DIRECTIONS FOR THIS TASK: The entries below are to be repeated exactly, and their pictures left out.

DATA FOR THE TASK:
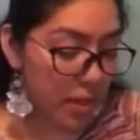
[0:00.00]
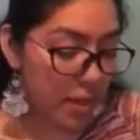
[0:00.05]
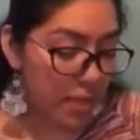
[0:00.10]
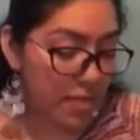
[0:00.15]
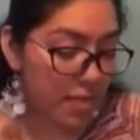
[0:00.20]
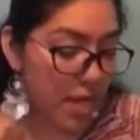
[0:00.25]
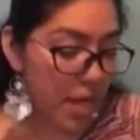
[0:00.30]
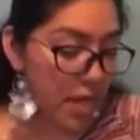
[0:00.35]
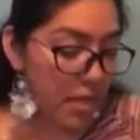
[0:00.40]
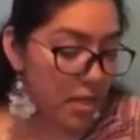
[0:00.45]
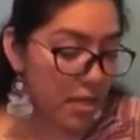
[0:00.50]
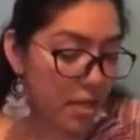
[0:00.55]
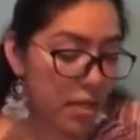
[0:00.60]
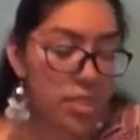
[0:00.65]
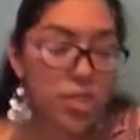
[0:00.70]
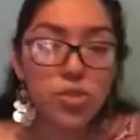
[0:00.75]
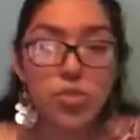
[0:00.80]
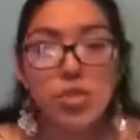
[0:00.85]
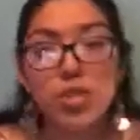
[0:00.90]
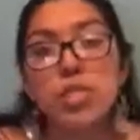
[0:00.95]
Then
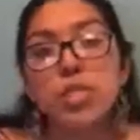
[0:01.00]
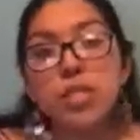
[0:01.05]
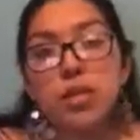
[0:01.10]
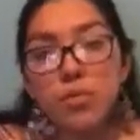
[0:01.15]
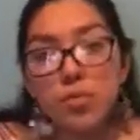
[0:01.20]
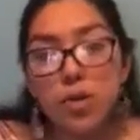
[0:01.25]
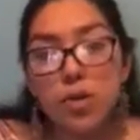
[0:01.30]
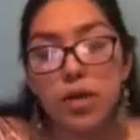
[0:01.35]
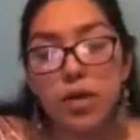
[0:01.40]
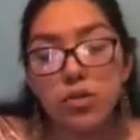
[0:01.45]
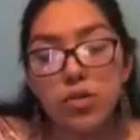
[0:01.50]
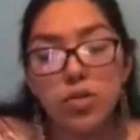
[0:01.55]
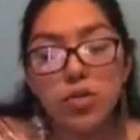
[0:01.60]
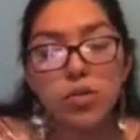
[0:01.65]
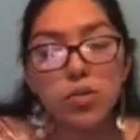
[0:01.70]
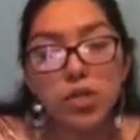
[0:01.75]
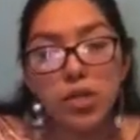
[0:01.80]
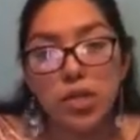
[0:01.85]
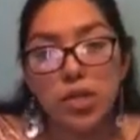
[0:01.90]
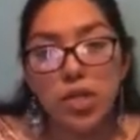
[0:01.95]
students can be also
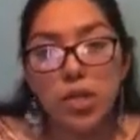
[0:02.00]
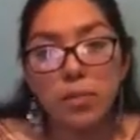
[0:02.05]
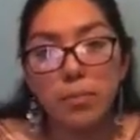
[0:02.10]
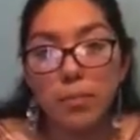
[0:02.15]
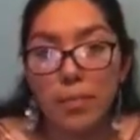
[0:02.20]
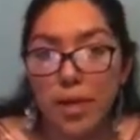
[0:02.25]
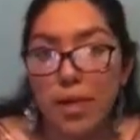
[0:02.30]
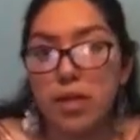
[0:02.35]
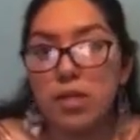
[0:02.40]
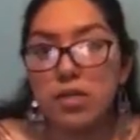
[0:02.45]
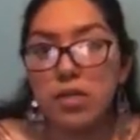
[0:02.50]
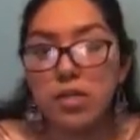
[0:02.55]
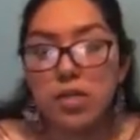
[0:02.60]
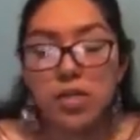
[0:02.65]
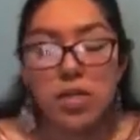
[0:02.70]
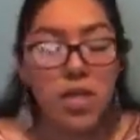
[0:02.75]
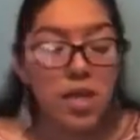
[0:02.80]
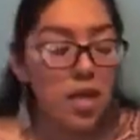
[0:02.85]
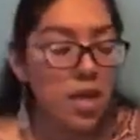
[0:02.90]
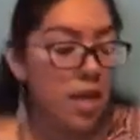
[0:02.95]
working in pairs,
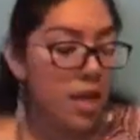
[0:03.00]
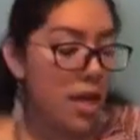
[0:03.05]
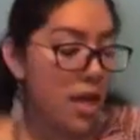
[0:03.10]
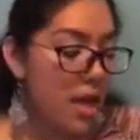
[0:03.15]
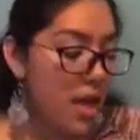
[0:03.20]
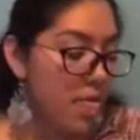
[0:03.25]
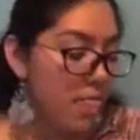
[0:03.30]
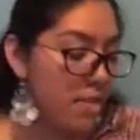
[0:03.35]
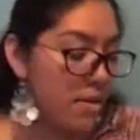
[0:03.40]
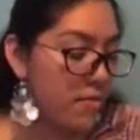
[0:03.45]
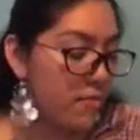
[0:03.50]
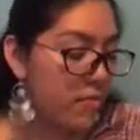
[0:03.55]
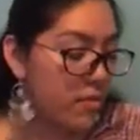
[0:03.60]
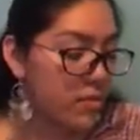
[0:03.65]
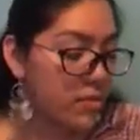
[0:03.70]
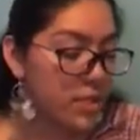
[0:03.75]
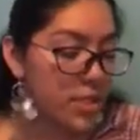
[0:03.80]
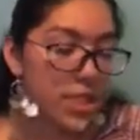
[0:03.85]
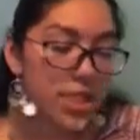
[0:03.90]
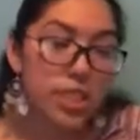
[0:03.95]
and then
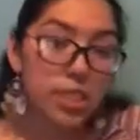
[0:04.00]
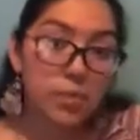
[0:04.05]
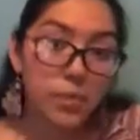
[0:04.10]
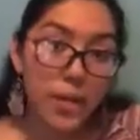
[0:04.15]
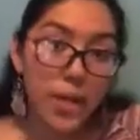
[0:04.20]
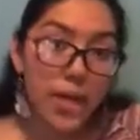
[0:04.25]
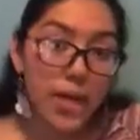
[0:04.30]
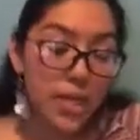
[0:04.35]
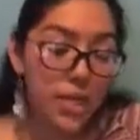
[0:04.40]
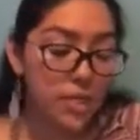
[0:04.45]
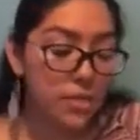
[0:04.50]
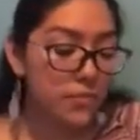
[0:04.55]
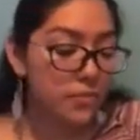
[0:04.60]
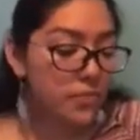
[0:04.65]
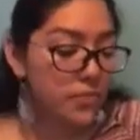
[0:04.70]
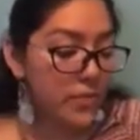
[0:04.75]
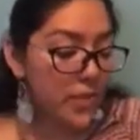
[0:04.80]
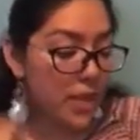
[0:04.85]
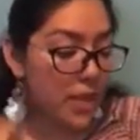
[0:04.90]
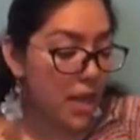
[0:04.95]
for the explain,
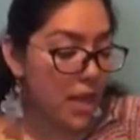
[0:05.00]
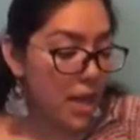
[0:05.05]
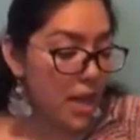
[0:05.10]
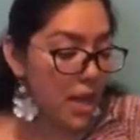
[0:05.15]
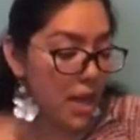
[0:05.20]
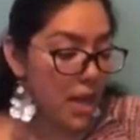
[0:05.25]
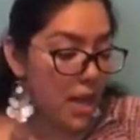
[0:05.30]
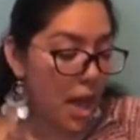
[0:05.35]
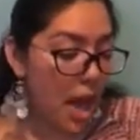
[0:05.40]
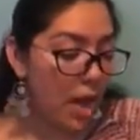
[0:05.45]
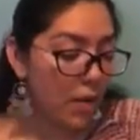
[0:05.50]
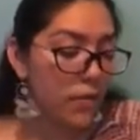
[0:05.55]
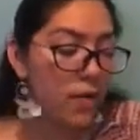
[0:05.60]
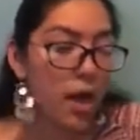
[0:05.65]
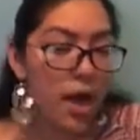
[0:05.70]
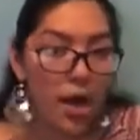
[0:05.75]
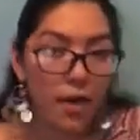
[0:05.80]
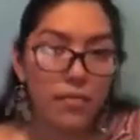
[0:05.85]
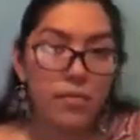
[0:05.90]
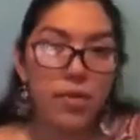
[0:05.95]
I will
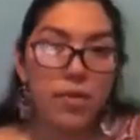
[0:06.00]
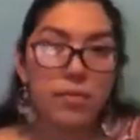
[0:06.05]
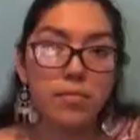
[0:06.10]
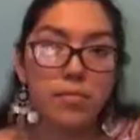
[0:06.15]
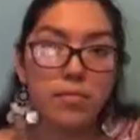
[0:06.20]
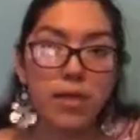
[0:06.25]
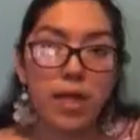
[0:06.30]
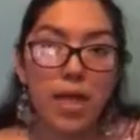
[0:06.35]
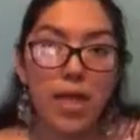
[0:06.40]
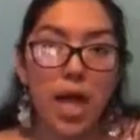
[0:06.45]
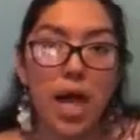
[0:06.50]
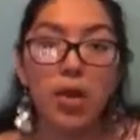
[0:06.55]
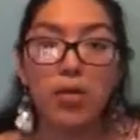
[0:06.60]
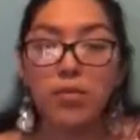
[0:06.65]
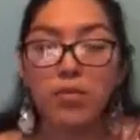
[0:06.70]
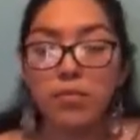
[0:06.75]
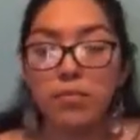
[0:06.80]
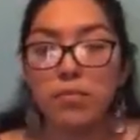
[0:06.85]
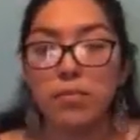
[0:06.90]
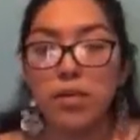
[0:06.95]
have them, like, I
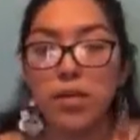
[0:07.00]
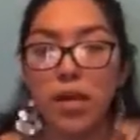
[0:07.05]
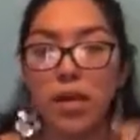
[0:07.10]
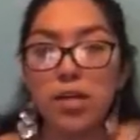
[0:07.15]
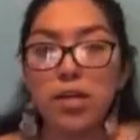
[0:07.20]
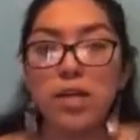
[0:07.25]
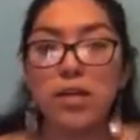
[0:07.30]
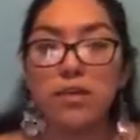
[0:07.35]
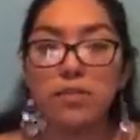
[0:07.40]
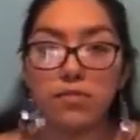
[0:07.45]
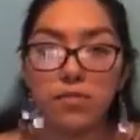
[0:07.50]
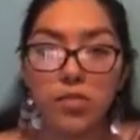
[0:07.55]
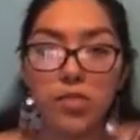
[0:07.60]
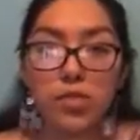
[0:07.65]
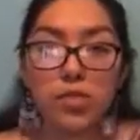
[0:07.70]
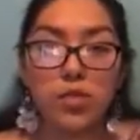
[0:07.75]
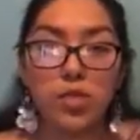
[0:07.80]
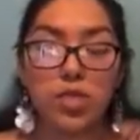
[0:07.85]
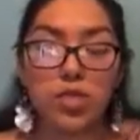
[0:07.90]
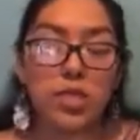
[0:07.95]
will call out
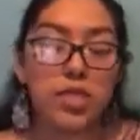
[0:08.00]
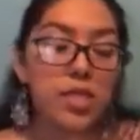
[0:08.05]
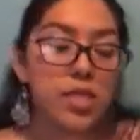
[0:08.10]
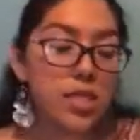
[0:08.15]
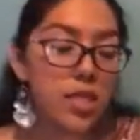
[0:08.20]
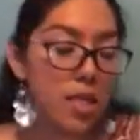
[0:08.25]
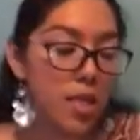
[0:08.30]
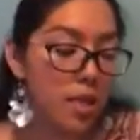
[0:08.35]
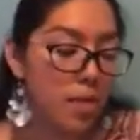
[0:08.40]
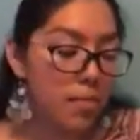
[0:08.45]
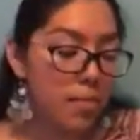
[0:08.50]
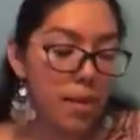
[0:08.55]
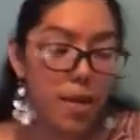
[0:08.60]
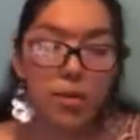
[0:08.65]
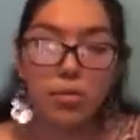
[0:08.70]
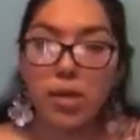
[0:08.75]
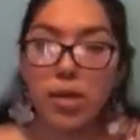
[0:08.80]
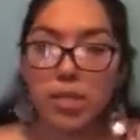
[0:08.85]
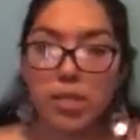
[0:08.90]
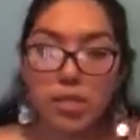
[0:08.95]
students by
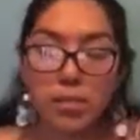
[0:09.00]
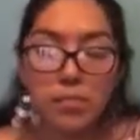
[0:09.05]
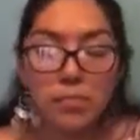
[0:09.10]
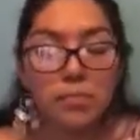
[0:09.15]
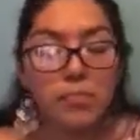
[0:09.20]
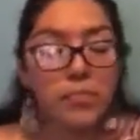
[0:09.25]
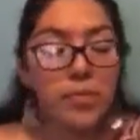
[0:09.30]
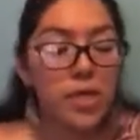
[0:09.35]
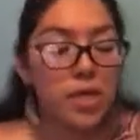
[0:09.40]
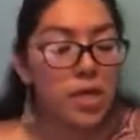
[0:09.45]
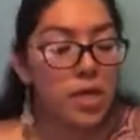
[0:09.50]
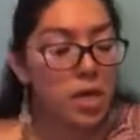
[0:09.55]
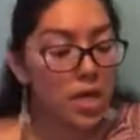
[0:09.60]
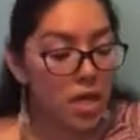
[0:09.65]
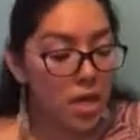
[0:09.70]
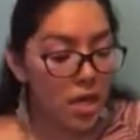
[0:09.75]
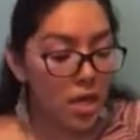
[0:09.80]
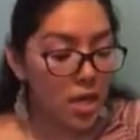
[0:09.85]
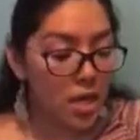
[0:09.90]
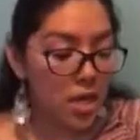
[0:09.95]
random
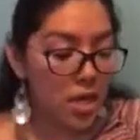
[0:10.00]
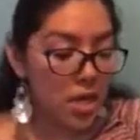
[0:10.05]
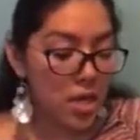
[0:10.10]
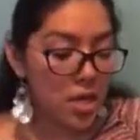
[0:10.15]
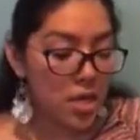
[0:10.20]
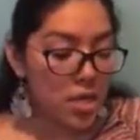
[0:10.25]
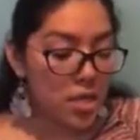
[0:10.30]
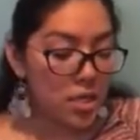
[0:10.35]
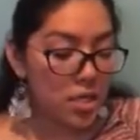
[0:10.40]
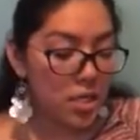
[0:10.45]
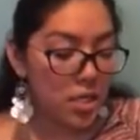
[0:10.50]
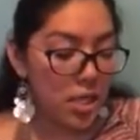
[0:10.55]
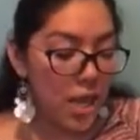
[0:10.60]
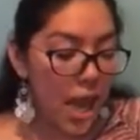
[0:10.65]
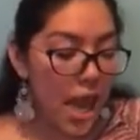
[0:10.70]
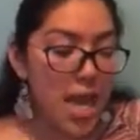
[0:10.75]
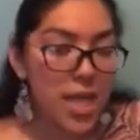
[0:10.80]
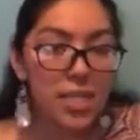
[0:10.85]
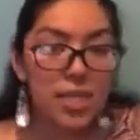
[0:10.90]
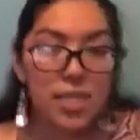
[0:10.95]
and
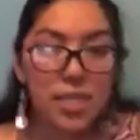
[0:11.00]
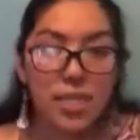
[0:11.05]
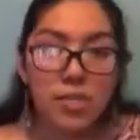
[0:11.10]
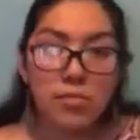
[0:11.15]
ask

RESULT OF THE EXERCISE:
[0:00.00]
[0:00.05]
[0:00.10]
[0:00.15]
[0:00.20]
[0:00.25]
[0:00.30]
[0:00.35]
[0:00.40]
[0:00.45]
[0:00.50]
[0:00.55]
[0:00.60]
[0:00.65]
[0:00.70]
[0:00.75]
[0:00.80]
[0:00.85]
[0:00.90]
[0:00.95]
Then
[0:01.00]
[0:01.05]
[0:01.10]
[0:01.15]
[0:01.20]
[0:01.25]
[0:01.30]
[0:01.35]
[0:01.40]
[0:01.45]
[0:01.50]
[0:01.55]
[0:01.60]
[0:01.65]
[0:01.70]
[0:01.75]
[0:01.80]
[0:01.85]
[0:01.90]
[0:01.95]
students can be also
[0:02.00]
[0:02.05]
[0:02.10]
[0:02.15]
[0:02.20]
[0:02.25]
[0:02.30]
[0:02.35]
[0:02.40]
[0:02.45]
[0:02.50]
[0:02.55]
[0:02.60]
[0:02.65]
[0:02.70]
[0:02.75]
[0:02.80]
[0:02.85]
[0:02.90]
[0:02.95]
working in pairs,
[0:03.00]
[0:03.05]
[0:03.10]
[0:03.15]
[0:03.20]
[0:03.25]
[0:03.30]
[0:03.35]
[0:03.40]
[0:03.45]
[0:03.50]
[0:03.55]
[0:03.60]
[0:03.65]
[0:03.70]
[0:03.75]
[0:03.80]
[0:03.85]
[0:03.90]
[0:03.95]
and then
[0:04.00]
[0:04.05]
[0:04.10]
[0:04.15]
[0:04.20]
[0:04.25]
[0:04.30]
[0:04.35]
[0:04.40]
[0:04.45]
[0:04.50]
[0:04.55]
[0:04.60]
[0:04.65]
[0:04.70]
[0:04.75]
[0:04.80]
[0:04.85]
[0:04.90]
[0:04.95]
for the explain,
[0:05.00]
[0:05.05]
[0:05.10]
[0:05.15]
[0:05.20]
[0:05.25]
[0:05.30]
[0:05.35]
[0:05.40]
[0:05.45]
[0:05.50]
[0:05.55]
[0:05.60]
[0:05.65]
[0:05.70]
[0:05.75]
[0:05.80]
[0:05.85]
[0:05.90]
[0:05.95]
I will
[0:06.00]
[0:06.05]
[0:06.10]
[0:06.15]
[0:06.20]
[0:06.25]
[0:06.30]
[0:06.35]
[0:06.40]
[0:06.45]
[0:06.50]
[0:06.55]
[0:06.60]
[0:06.65]
[0:06.70]
[0:06.75]
[0:06.80]
[0:06.85]
[0:06.90]
[0:06.95]
have them, like, I
[0:07.00]
[0:07.05]
[0:07.10]
[0:07.15]
[0:07.20]
[0:07.25]
[0:07.30]
[0:07.35]
[0:07.40]
[0:07.45]
[0:07.50]
[0:07.55]
[0:07.60]
[0:07.65]
[0:07.70]
[0:07.75]
[0:07.80]
[0:07.85]
[0:07.90]
[0:07.95]
will call out
[0:08.00]
[0:08.05]
[0:08.10]
[0:08.15]
[0:08.20]
[0:08.25]
[0:08.30]
[0:08.35]
[0:08.40]
[0:08.45]
[0:08.50]
[0:08.55]
[0:08.60]
[0:08.65]
[0:08.70]
[0:08.75]
[0:08.80]
[0:08.85]
[0:08.90]
[0:08.95]
students by
[0:09.00]
[0:09.05]
[0:09.10]
[0:09.15]
[0:09.20]
[0:09.25]
[0:09.30]
[0:09.35]
[0:09.40]
[0:09.45]
[0:09.50]
[0:09.55]
[0:09.60]
[0:09.65]
[0:09.70]
[0:09.75]
[0:09.80]
[0:09.85]
[0:09.90]
[0:09.95]
random
[0:10.00]
[0:10.05]
[0:10.10]
[0:10.15]
[0:10.20]
[0:10.25]
[0:10.30]
[0:10.35]
[0:10.40]
[0:10.45]
[0:10.50]
[0:10.55]
[0:10.60]
[0:10.65]
[0:10.70]
[0:10.75]
[0:10.80]
[0:10.85]
[0:10.90]
[0:10.95]
and
[0:11.00]
[0:11.05]
[0:11.10]
[0:11.15]
ask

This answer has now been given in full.